Podcast shows and episodes focused on Coronavirus have risen rapidly. The accompanying chart from Pacific Content illustrates the surge in podcasts about Coronavirus. CNN, for example, said their daily podcast update has had over 1 million downloads. Issue-oriented podcasts are in a good position to benefit from the quest for reliable information and spin, at least for now. What we are learning, however, is that this pandemic is likely to be protracted. Medical experts say we are in the “emergence” phase with new cases being identified and not yet in the “crisis” phase of shortages of hospital beds, ventilators and an accelerated loss of life. It sounds like we are far from done.

Three Of The Often Talked About Hallmarks Of Great Podcasts Are Companionship, Connection And Authenticity

The longer this goes on, the more people will be anxious – they already are. Many will likely experience social isolation – remember the good old days of water cooler conversations and dinner with friends? This is where podcasts can truly shine. Three of the often talked about hallmarks of great podcasts are companionship, connection and authenticity. In a time when the breaking news is coming at us at a head spinning rate from antiseptic websites and cable news channels, one coping mechanism is likely to be podcasts from trusted hosts.

The Longer We Are Forced To Practice “Social Distancing,” The More Likely Connection Is What People Will Crave.

If you are a podcaster and your content is not focused on the news cycle, you are likely seeing disruption in listening patterns.

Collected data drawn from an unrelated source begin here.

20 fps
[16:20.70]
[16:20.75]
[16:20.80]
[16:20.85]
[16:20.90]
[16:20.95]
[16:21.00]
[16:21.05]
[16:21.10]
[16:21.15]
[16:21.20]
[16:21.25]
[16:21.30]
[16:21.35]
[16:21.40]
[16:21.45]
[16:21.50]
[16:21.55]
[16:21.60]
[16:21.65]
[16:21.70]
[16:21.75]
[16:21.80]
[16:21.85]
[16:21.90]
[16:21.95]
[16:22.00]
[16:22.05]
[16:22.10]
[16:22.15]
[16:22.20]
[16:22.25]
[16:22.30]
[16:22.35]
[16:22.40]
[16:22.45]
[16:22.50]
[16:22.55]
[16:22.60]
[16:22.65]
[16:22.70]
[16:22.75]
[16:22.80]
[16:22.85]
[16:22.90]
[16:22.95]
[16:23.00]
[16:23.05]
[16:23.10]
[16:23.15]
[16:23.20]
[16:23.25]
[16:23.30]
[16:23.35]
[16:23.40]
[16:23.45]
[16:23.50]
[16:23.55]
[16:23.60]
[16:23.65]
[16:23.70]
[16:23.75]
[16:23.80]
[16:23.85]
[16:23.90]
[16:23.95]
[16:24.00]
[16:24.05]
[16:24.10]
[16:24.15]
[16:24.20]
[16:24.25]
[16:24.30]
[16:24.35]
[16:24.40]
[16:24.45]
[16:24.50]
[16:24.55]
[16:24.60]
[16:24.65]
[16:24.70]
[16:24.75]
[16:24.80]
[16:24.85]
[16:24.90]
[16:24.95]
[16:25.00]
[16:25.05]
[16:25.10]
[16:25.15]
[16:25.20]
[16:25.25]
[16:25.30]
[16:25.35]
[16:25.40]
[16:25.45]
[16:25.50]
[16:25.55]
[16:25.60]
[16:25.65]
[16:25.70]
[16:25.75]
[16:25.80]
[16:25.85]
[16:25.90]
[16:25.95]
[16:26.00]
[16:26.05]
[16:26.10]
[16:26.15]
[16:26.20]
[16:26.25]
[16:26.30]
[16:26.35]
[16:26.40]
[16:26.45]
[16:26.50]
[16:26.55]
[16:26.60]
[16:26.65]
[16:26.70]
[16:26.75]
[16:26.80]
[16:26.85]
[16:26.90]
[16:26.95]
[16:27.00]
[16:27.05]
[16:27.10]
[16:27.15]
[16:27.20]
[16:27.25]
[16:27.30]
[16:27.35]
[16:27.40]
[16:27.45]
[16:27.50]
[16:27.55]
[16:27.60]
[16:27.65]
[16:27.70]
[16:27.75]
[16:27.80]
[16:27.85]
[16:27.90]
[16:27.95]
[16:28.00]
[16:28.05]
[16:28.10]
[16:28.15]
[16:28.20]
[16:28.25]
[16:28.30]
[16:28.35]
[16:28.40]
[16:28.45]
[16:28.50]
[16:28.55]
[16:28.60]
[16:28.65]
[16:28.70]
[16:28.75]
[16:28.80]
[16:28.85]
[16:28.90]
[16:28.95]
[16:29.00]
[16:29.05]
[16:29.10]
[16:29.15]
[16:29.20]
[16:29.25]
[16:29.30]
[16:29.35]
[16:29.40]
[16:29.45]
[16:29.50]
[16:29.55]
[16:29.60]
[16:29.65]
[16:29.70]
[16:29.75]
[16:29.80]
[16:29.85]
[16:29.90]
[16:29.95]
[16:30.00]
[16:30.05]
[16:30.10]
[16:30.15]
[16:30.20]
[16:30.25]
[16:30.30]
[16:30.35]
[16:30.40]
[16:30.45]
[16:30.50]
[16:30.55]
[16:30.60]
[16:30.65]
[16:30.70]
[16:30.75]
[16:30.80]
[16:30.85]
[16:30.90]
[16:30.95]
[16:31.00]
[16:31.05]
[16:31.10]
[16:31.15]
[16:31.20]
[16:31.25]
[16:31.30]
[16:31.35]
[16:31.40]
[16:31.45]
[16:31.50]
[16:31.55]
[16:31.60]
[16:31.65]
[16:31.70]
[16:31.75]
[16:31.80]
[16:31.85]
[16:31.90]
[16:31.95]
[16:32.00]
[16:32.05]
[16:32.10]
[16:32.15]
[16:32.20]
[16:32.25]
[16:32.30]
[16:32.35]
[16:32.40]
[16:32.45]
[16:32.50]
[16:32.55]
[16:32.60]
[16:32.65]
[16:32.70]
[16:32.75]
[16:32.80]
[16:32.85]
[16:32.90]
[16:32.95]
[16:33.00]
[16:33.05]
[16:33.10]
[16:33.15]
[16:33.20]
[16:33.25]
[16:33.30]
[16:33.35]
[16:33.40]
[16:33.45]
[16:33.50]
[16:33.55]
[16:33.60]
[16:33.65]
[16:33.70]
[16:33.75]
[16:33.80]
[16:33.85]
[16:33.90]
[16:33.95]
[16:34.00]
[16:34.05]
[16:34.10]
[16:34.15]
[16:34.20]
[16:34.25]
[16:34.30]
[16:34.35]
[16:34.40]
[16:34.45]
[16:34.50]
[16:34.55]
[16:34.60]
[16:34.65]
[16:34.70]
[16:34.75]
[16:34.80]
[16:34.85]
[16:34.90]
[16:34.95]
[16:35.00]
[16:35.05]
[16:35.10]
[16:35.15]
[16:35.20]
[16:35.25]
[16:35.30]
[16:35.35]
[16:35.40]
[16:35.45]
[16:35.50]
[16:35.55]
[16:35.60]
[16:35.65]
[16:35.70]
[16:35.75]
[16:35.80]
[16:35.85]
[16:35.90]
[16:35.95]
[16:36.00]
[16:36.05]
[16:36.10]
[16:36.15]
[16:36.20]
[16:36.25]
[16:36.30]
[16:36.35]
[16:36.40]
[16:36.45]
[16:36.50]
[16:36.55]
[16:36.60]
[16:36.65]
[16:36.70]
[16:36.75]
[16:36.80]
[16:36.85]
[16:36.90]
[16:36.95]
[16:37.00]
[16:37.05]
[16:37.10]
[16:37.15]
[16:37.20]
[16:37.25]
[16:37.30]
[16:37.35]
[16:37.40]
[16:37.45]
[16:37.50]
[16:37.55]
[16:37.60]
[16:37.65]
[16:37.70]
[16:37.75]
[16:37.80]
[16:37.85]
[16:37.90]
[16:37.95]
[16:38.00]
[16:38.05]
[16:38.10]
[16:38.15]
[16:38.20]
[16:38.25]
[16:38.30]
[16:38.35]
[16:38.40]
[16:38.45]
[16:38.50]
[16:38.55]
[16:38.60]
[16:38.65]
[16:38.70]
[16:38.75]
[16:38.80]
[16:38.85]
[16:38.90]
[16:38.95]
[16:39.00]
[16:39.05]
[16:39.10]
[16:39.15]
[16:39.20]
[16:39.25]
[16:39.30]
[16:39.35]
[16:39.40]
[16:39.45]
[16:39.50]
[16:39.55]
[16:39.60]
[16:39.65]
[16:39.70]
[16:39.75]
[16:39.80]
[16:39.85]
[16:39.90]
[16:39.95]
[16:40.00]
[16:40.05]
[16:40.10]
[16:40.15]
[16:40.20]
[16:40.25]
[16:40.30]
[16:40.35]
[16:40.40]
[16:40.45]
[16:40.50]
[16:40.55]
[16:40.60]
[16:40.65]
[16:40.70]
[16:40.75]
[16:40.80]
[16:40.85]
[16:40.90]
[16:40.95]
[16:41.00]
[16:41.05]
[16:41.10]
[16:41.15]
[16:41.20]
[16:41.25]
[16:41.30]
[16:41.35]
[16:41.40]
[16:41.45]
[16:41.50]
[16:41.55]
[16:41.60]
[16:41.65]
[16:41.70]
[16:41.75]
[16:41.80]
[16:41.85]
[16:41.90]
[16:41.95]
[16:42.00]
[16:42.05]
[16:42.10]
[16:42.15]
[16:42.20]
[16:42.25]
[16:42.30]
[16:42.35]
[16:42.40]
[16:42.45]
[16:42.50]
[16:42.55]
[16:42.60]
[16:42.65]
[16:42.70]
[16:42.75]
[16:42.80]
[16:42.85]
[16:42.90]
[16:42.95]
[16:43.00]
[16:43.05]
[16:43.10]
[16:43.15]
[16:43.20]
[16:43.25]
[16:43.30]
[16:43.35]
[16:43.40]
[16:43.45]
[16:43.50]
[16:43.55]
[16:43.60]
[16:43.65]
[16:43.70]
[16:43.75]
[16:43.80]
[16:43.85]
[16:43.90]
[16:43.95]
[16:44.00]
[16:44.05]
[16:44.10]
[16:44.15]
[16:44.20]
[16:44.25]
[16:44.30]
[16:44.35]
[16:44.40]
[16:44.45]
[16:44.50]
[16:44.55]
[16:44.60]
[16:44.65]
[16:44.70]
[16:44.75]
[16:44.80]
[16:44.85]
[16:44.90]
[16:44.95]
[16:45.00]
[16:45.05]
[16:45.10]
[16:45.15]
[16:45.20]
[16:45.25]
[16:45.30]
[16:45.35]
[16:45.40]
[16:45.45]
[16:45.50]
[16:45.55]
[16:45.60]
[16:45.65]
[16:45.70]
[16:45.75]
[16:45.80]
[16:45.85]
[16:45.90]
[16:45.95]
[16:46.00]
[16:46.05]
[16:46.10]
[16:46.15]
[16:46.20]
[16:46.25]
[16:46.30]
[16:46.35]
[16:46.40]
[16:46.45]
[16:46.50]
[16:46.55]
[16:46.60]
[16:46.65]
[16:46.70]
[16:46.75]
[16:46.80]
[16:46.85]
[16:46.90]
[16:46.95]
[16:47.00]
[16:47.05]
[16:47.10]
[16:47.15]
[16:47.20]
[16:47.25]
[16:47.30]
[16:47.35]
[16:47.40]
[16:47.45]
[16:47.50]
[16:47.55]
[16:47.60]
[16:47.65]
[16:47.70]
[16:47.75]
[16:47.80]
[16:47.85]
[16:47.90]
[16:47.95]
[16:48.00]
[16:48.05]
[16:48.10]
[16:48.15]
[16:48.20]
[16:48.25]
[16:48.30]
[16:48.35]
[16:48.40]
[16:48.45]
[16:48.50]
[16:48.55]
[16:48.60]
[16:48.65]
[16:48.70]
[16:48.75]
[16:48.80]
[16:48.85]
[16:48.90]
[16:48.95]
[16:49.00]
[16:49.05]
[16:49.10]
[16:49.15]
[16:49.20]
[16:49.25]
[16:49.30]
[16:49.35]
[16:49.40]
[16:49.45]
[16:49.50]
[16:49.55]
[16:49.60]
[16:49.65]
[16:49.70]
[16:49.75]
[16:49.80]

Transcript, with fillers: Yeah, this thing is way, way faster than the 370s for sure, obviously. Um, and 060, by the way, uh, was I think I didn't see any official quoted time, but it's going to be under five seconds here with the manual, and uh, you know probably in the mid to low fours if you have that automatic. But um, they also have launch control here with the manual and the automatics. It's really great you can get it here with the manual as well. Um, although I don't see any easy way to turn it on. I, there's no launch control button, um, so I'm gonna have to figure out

Sure. Hey, Saturday Night Live is on hiatus, Jimmy Fallon is doing his show from home, Al Roker is doing the weather on an iPad in his kitchen, your local bar is closed, casinos are closed and unemployment lines are skyrocketing. Everything is disrupted.

The Washington Post had its most-viewed article ever, and TV news is exploding. Nothing is typical or normal.

The longer we are forced to practice “social distancing,” however, the more likely connection is what people will crave. That’s where great podcasts come in. The best ones make “eye contact” with their listeners.

For a long time, I oversaw programming for a large group of radio stations and during turbulent times we adjusted the content and host banter to reflect the moment while working to preserve the essence of the brand. It was never a one-size-fits-all solution, the cadence for each host, show and station was different. Changes were made with a focus on credibility, authenticity and the aforementioned “eye contact.”

We advise our podcast clients similarly. Podcast shows need to be dependable, true to their audience, relatable and most of all, flexible. Importantly, during this pandemic, they need to be relevant and give people a show worth listening to all without veering too far from their lane. Some content is escapist and should stay that way. A crime show will be a crime show, but a history show might pivot to something topical. A comedy show will certainly need to adjust and might be less caustic and more empathetic, but we can all use some levity about now.

All new territory to be sure.

Be nimble.

And keep this mind – most podcast listening is done at home, and that’s where people might be for some time. That could be a bright spot for podcasters.

Stay safe out there ……….. and listen to a podcast.